第十三章(第2/2页)

尚松后来的事业非常成功,所以,他当年没有去追随“鬼火”,也没有什么可后悔的。他成为凡尔赛宫博物馆最年轻的馆长,现在,他是小皇宫美术馆以及另外两家国家博物馆的馆长,而且,他也已经成为法兰西学院的院士。

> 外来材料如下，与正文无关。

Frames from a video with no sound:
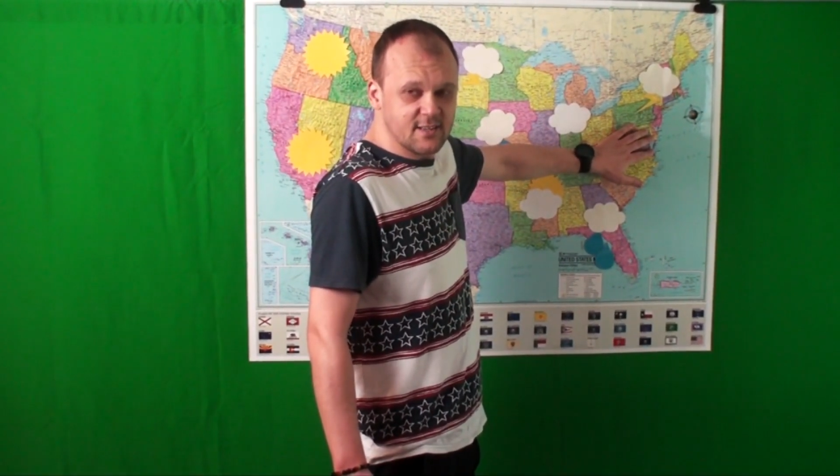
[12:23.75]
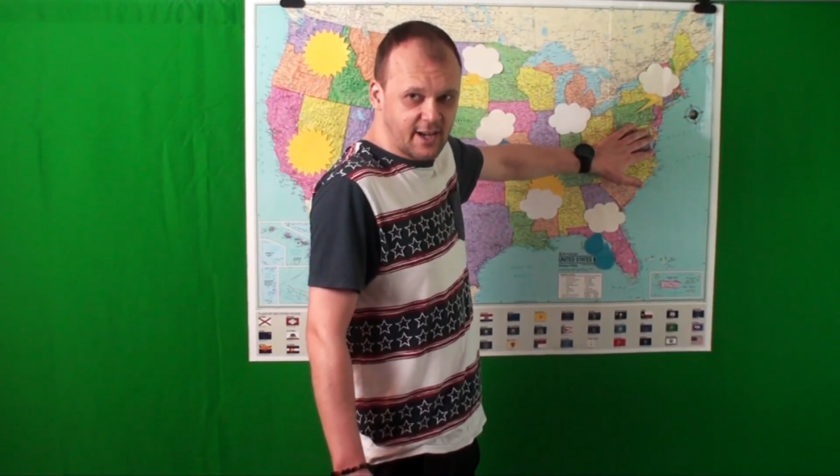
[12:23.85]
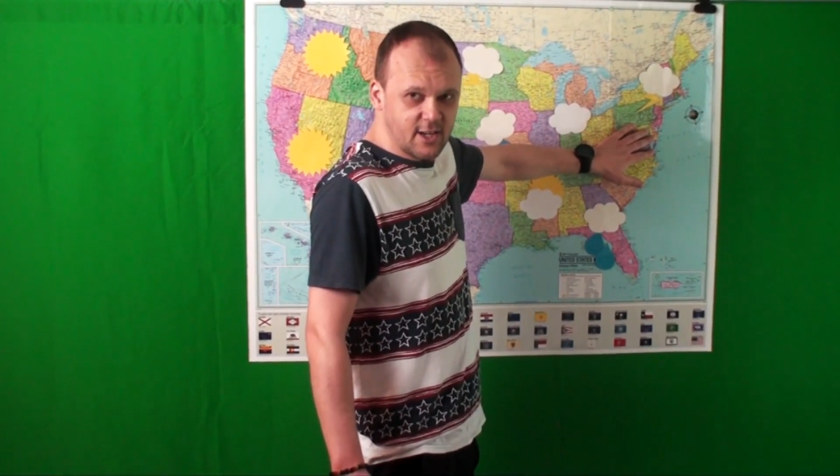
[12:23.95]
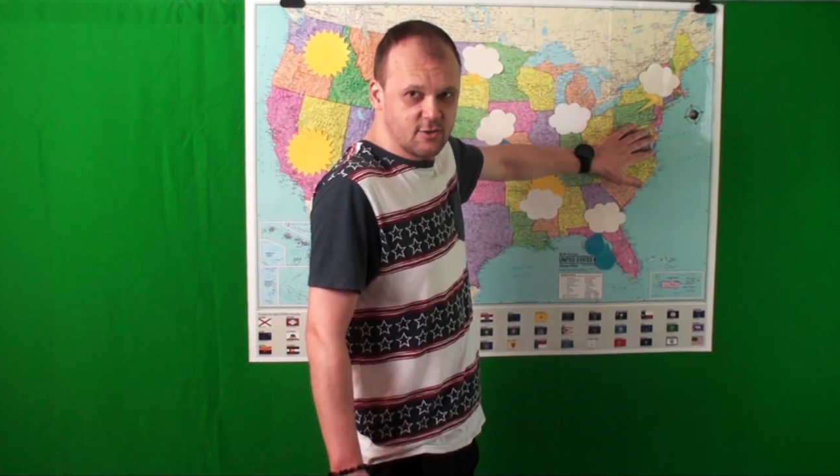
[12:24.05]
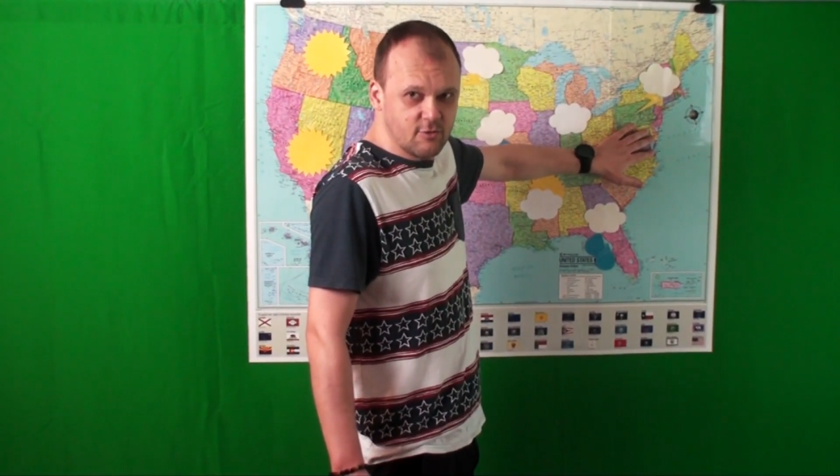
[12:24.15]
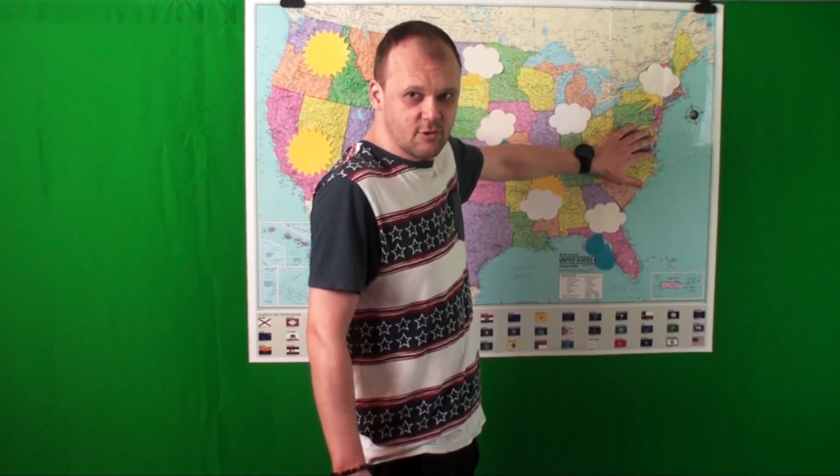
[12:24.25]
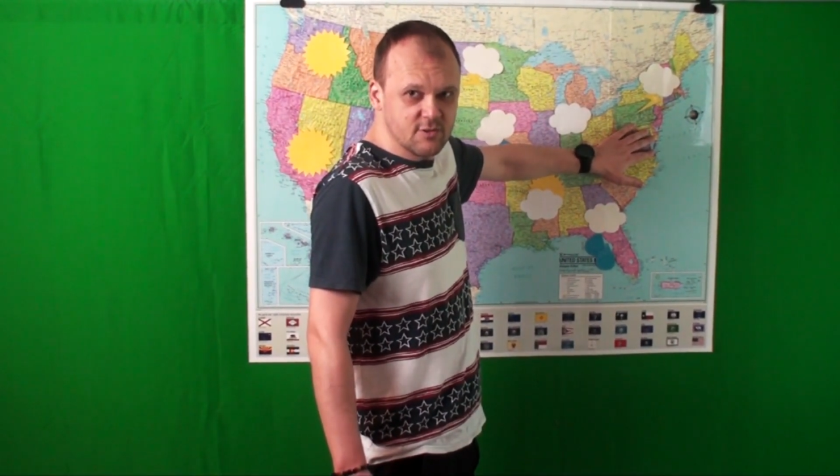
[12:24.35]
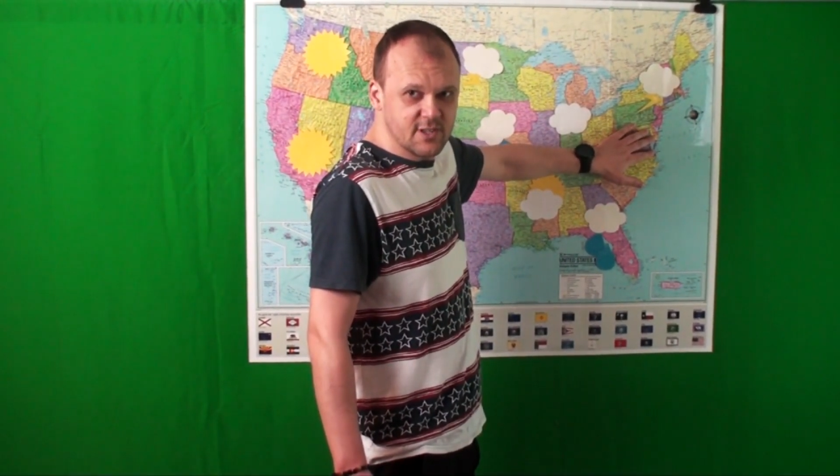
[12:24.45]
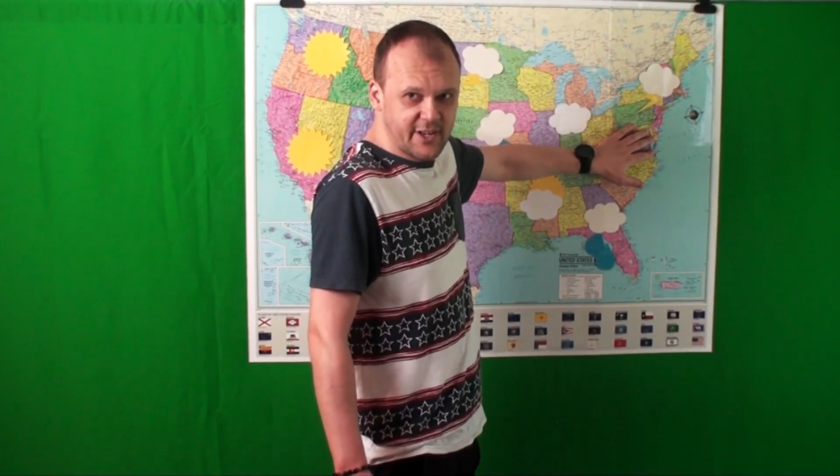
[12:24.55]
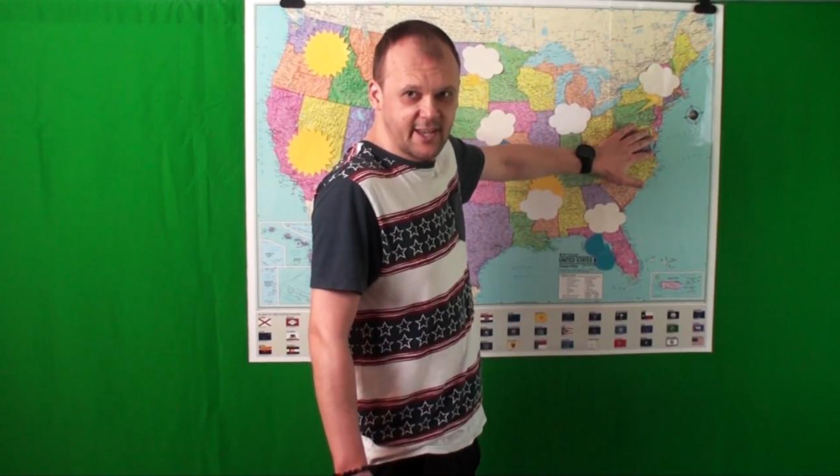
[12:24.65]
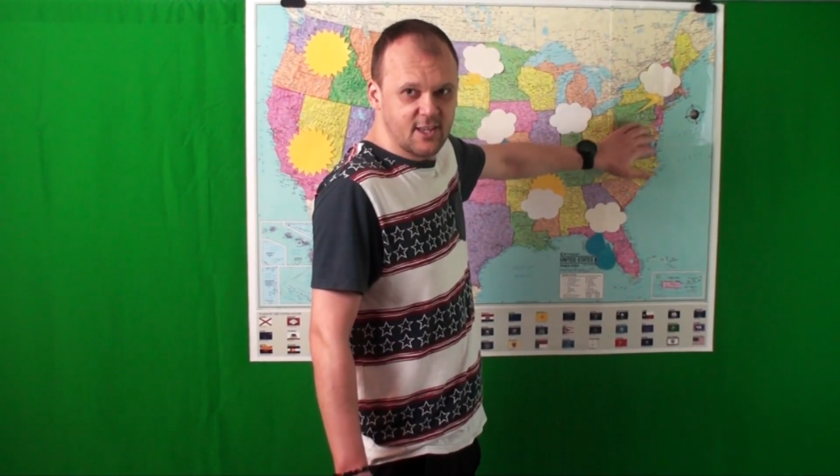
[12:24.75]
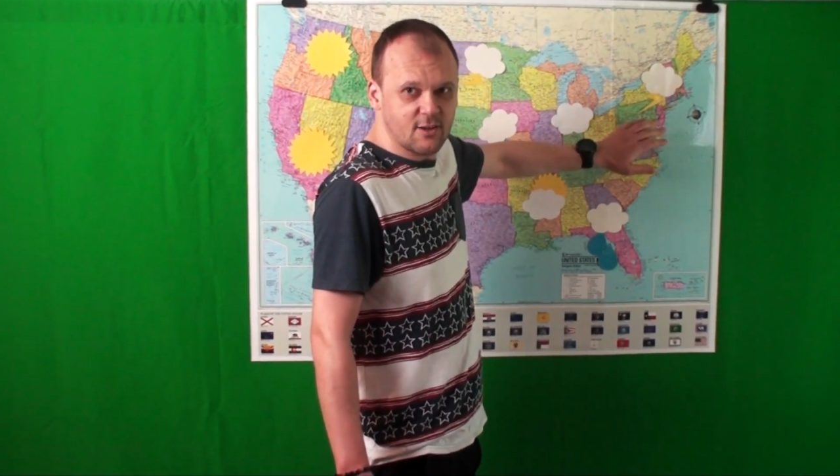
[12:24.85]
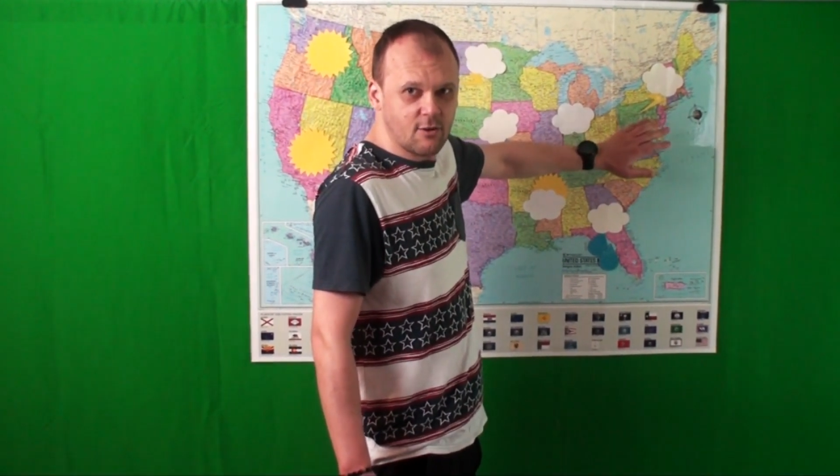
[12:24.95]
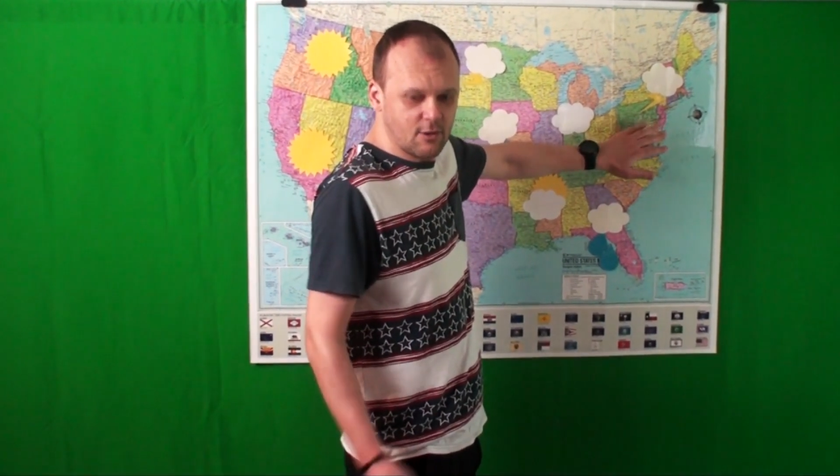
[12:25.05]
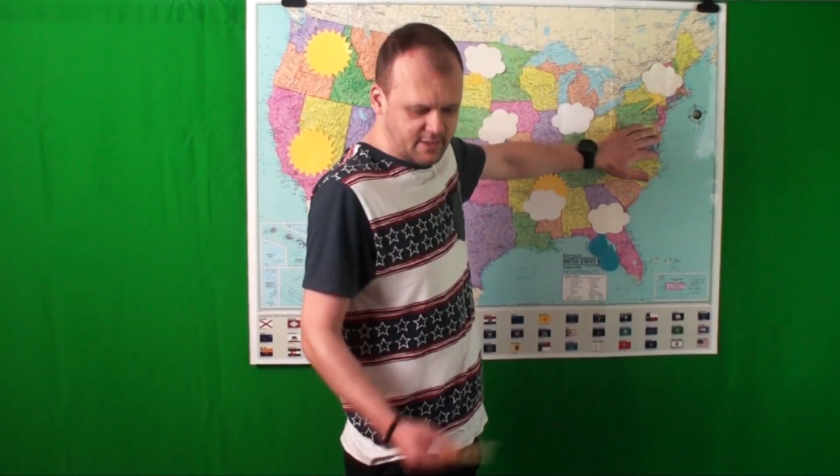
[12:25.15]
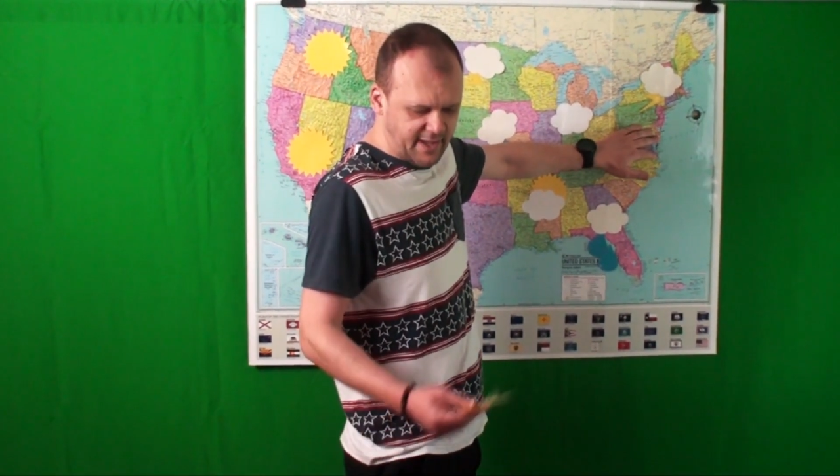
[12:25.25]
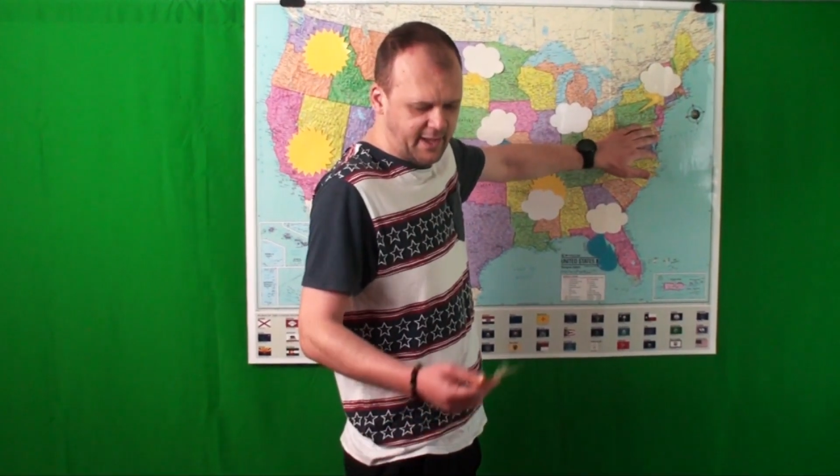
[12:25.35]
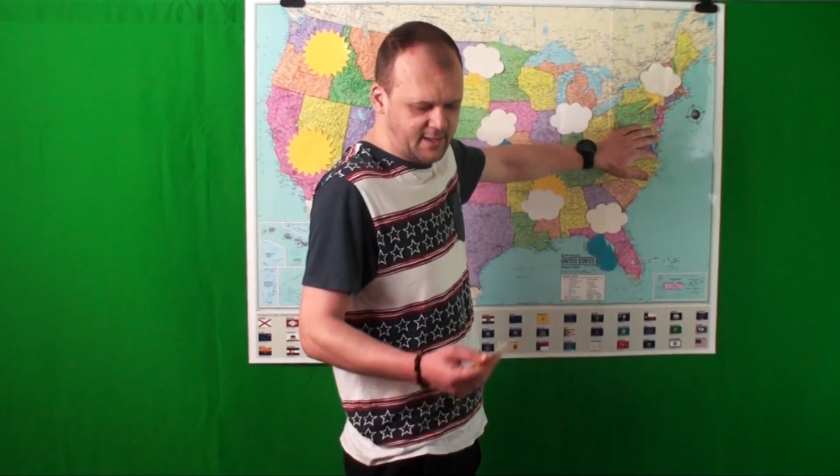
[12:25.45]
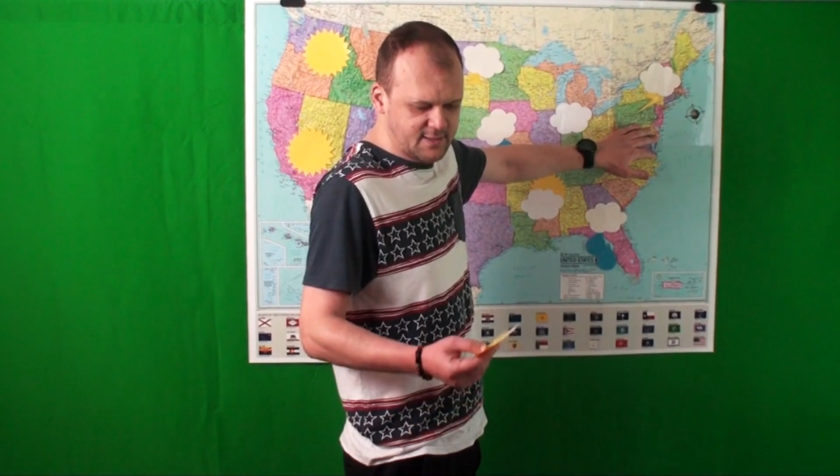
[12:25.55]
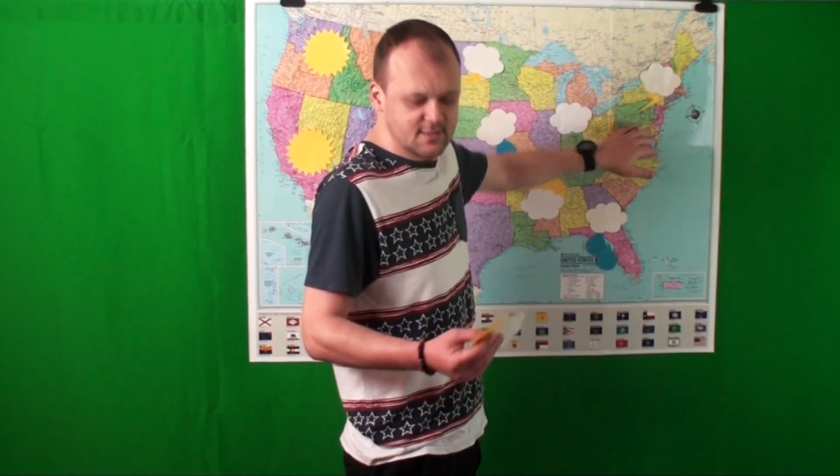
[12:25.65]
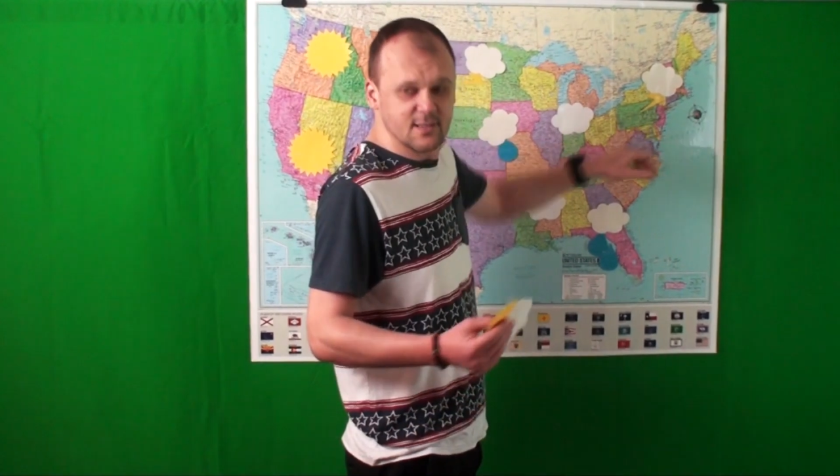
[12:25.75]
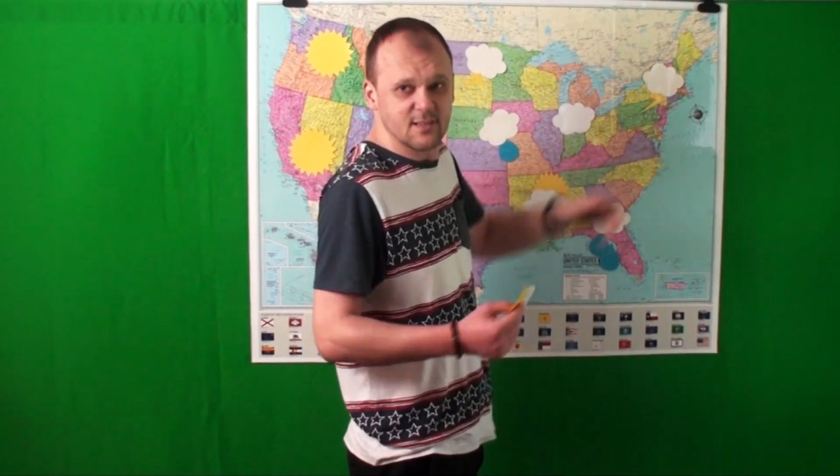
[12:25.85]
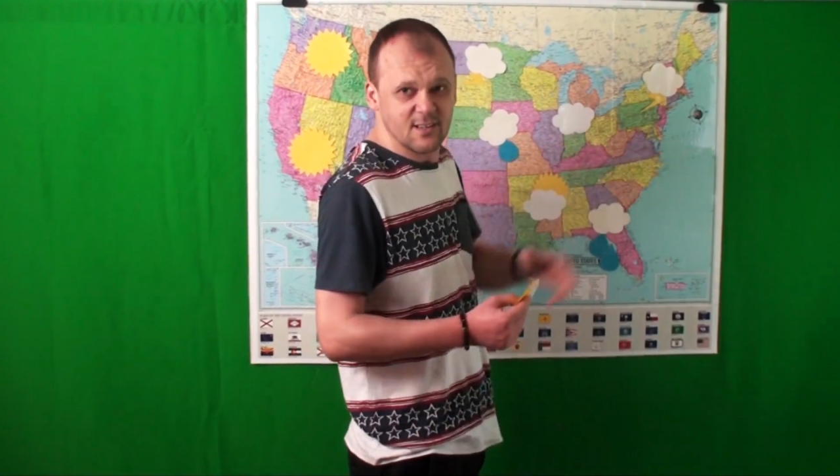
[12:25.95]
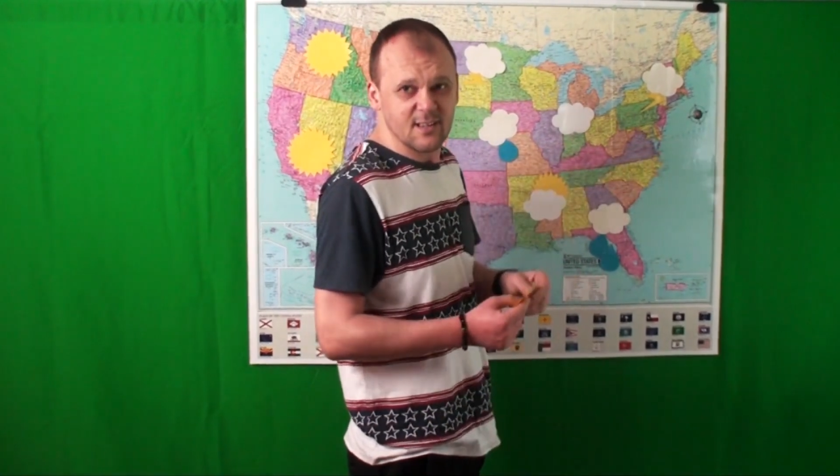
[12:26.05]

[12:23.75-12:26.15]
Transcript: tired of those rainy, cold days.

二十年代中期,阿德里安娜和我常常与安德烈·尚松以及作家让·普雷沃斯特(Jean Prevost)[5]见面,他们俩是非常好的朋友,但两人又实在非常不同。尚松稳重扎实,勤奋好学,多才多艺,头脑冷静。而普雷沃斯特则毫无定数,喜怒无常,非常情绪化。他是一位文法学家,又很有哲学家的才能;而尚松则是一位艺术鉴赏家、历史学家,更有政治头脑。

普雷沃斯特曾经是阿德里安娜出版的《文学评论》的一位助理编辑,所以,他的大部分时间都逗留在我们的书店里。他也是作家安德烈·莫洛亚的好朋友,他对莫洛亚很忠诚,莫洛亚对他很照顾,他总是把莫洛亚挂在嘴边。

阿德里安娜和尚松有一个共同点,那就是他们的山,而且,他们都有各自所钟爱的山脉,尚松的山是他的塞文山区中的艾加尔山,而阿德里安娜的山则是矗立在尚贝日和艾克斯莱班两座城市之上的荒漠山,其山峰坐落在瑞瓦峰和尼弗十字峰之间。

为了证实尚松的山确实像他所说的那么好,我们还特地开车去了塞文山区参观了他的艾加尔山,我们不得不承认,他的忠诚完全是有道理的。这座山非常高,长满了树,山的一侧有一道溪流顺山而下,山下是幸福谷,一条山路蜿蜒通向尚松的山顶,那就是他的小说《路》中所写的那条路,修筑这条路可真是一项伟大的成就。当你爬上艾加尔山的山顶,你的目光能越过塞文山脉,一直看到地中海。即便如此,阿德里安娜仍然认为和她故乡萨瓦地区雄伟的阿尔卑斯山相比,尚松的山美虽美,但还只能算是个小山丘。

普雷沃斯特的头非常硬,我这样说,并不是指他头脑顽固,我指的是字面上的意思,也就是说,他的头真的就像石头那么硬。为了证明这一点,他曾经用他的头猛击我书店中的钢管,钢管和我一起战栗,而他的头却一点感觉都没有。他是一个拳击手,他说,别人的拳头打在他的头上,他根本就不在乎,因为他压根就感觉不到。你要去打普雷沃斯特的头,还不如去打一根钢管呢。我曾经安排海明威和普雷沃斯特这两个拳击冠军进行过一场比赛,结果把海明威的大拇指给弄断了。普雷沃斯特身材结实,健壮有力,他特别喜欢体育运动,每个周日都去踢足球。

普雷沃斯特是师范学院的毕业生,有一天,我们三人坐在阿德里安娜的图书馆里,外面有一个男人停下来,看橱窗里陈列的书籍,那是个中年人,长相很有趣。普雷沃斯特说道:“那是贺瑞欧。”就冲出了书店。他以师范学院特有的方式和贺瑞欧打了招呼(这种打招呼的方式太不雅观,实在不便描述),贺瑞欧就和他一起进了书店。我很喜欢艾杜亚·贺瑞欧(Eduard Herriot)[6],我觉得他是法国政坛最出色的政治家之一,更不用说他一直很喜欢美国。我赶紧跑回街对面我的莎士比亚书店中,取来那本他写的《诺曼底的丛林中》(Amid the Forests of Normandy),他非常乐意地为我签了名。

无论是多么微不足道的小病,都会让普雷沃斯特大惊小怪,例如感冒啦、胃疼啦,但是这个人并不怕死。最后,他在抵抗运动中牺牲了。